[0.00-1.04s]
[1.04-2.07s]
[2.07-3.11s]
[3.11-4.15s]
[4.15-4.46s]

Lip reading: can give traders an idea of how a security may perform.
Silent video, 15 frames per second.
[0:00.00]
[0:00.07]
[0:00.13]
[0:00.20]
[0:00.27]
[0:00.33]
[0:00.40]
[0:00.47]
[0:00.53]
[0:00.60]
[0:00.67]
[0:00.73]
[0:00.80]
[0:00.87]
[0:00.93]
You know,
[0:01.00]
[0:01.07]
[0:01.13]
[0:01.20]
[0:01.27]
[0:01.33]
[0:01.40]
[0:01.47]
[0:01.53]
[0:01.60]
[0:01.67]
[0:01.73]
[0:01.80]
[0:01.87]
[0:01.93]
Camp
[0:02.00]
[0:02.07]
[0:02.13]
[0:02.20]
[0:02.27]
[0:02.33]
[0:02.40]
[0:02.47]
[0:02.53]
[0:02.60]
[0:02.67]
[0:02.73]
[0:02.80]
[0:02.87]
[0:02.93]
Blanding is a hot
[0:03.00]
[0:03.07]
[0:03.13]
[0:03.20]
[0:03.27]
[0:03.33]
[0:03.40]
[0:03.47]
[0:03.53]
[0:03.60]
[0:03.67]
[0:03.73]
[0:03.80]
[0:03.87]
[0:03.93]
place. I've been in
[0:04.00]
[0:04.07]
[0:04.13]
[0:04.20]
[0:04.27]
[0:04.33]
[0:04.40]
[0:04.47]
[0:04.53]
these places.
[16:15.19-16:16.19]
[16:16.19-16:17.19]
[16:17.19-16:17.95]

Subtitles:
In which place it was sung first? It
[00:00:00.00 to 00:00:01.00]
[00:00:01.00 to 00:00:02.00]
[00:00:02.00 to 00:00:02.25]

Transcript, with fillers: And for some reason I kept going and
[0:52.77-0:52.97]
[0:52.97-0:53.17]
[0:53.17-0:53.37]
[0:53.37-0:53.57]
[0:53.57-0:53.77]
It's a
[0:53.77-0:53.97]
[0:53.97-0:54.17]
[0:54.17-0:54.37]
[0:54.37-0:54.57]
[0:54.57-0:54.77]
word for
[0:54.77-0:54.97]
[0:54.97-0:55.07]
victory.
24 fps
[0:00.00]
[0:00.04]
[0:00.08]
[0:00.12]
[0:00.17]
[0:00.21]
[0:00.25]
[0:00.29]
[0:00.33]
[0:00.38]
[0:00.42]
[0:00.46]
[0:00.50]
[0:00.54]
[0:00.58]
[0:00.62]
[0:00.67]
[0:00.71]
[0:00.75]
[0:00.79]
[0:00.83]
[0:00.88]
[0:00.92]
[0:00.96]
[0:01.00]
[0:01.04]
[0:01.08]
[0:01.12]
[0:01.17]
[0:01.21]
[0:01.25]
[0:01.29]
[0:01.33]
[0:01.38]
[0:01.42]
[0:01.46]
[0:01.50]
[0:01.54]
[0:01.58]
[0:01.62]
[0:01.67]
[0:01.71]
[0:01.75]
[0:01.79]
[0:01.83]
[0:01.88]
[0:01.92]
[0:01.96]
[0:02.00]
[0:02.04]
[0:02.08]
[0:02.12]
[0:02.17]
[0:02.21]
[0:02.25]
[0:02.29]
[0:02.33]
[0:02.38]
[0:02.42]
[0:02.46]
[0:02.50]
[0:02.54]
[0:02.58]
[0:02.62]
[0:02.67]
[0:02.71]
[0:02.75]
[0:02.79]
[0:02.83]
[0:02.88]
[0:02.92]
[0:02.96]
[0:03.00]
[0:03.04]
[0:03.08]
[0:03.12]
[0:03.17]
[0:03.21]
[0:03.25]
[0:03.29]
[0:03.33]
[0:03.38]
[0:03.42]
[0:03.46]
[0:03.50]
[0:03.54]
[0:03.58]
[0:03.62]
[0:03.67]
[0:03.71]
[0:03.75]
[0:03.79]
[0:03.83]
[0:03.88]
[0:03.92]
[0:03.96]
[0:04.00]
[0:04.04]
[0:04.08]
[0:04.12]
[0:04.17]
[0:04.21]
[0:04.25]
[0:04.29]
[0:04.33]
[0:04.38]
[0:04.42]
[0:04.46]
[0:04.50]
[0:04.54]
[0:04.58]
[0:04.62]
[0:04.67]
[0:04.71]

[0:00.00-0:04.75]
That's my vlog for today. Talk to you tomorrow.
:::
TASK DIRECTIONS. Exactly reproduce every line found in the records.

EXERCISE SOLUTION.
[0.00-1.04s]
[1.04-2.07s]
[2.07-3.11s]
[3.11-4.15s]
[4.15-4.46s]

Lip reading: can give traders an idea of how a security may perform.
Silent video, 15 frames per second.
[0:00.00]
[0:00.07]
[0:00.13]
[0:00.20]
[0:00.27]
[0:00.33]
[0:00.40]
[0:00.47]
[0:00.53]
[0:00.60]
[0:00.67]
[0:00.73]
[0:00.80]
[0:00.87]
[0:00.93]
You know,
[0:01.00]
[0:01.07]
[0:01.13]
[0:01.20]
[0:01.27]
[0:01.33]
[0:01.40]
[0:01.47]
[0:01.53]
[0:01.60]
[0:01.67]
[0:01.73]
[0:01.80]
[0:01.87]
[0:01.93]
Camp
[0:02.00]
[0:02.07]
[0:02.13]
[0:02.20]
[0:02.27]
[0:02.33]
[0:02.40]
[0:02.47]
[0:02.53]
[0:02.60]
[0:02.67]
[0:02.73]
[0:02.80]
[0:02.87]
[0:02.93]
Blanding is a hot
[0:03.00]
[0:03.07]
[0:03.13]
[0:03.20]
[0:03.27]
[0:03.33]
[0:03.40]
[0:03.47]
[0:03.53]
[0:03.60]
[0:03.67]
[0:03.73]
[0:03.80]
[0:03.87]
[0:03.93]
place. I've been in
[0:04.00]
[0:04.07]
[0:04.13]
[0:04.20]
[0:04.27]
[0:04.33]
[0:04.40]
[0:04.47]
[0:04.53]
these places.
[16:15.19-16:16.19]
[16:16.19-16:17.19]
[16:17.19-16:17.95]

Subtitles:
In which place it was sung first? It
[00:00:00.00 to 00:00:01.00]
[00:00:01.00 to 00:00:02.00]
[00:00:02.00 to 00:00:02.25]

Transcript, with fillers: And for some reason I kept going and
[0:52.77-0:52.97]
[0:52.97-0:53.17]
[0:53.17-0:53.37]
[0:53.37-0:53.57]
[0:53.57-0:53.77]
It's a
[0:53.77-0:53.97]
[0:53.97-0:54.17]
[0:54.17-0:54.37]
[0:54.37-0:54.57]
[0:54.57-0:54.77]
word for
[0:54.77-0:54.97]
[0:54.97-0:55.07]
victory.
24 fps
[0:00.00]
[0:00.04]
[0:00.08]
[0:00.12]
[0:00.17]
[0:00.21]
[0:00.25]
[0:00.29]
[0:00.33]
[0:00.38]
[0:00.42]
[0:00.46]
[0:00.50]
[0:00.54]
[0:00.58]
[0:00.62]
[0:00.67]
[0:00.71]
[0:00.75]
[0:00.79]
[0:00.83]
[0:00.88]
[0:00.92]
[0:00.96]
[0:01.00]
[0:01.04]
[0:01.08]
[0:01.12]
[0:01.17]
[0:01.21]
[0:01.25]
[0:01.29]
[0:01.33]
[0:01.38]
[0:01.42]
[0:01.46]
[0:01.50]
[0:01.54]
[0:01.58]
[0:01.62]
[0:01.67]
[0:01.71]
[0:01.75]
[0:01.79]
[0:01.83]
[0:01.88]
[0:01.92]
[0:01.96]
[0:02.00]
[0:02.04]
[0:02.08]
[0:02.12]
[0:02.17]
[0:02.21]
[0:02.25]
[0:02.29]
[0:02.33]
[0:02.38]
[0:02.42]
[0:02.46]
[0:02.50]
[0:02.54]
[0:02.58]
[0:02.62]
[0:02.67]
[0:02.71]
[0:02.75]
[0:02.79]
[0:02.83]
[0:02.88]
[0:02.92]
[0:02.96]
[0:03.00]
[0:03.04]
[0:03.08]
[0:03.12]
[0:03.17]
[0:03.21]
[0:03.25]
[0:03.29]
[0:03.33]
[0:03.38]
[0:03.42]
[0:03.46]
[0:03.50]
[0:03.54]
[0:03.58]
[0:03.62]
[0:03.67]
[0:03.71]
[0:03.75]
[0:03.79]
[0:03.83]
[0:03.88]
[0:03.92]
[0:03.96]
[0:04.00]
[0:04.04]
[0:04.08]
[0:04.12]
[0:04.17]
[0:04.21]
[0:04.25]
[0:04.29]
[0:04.33]
[0:04.38]
[0:04.42]
[0:04.46]
[0:04.50]
[0:04.54]
[0:04.58]
[0:04.62]
[0:04.67]
[0:04.71]

[0:00.00-0:04.75]
That's my vlog for today. Talk to you tomorrow.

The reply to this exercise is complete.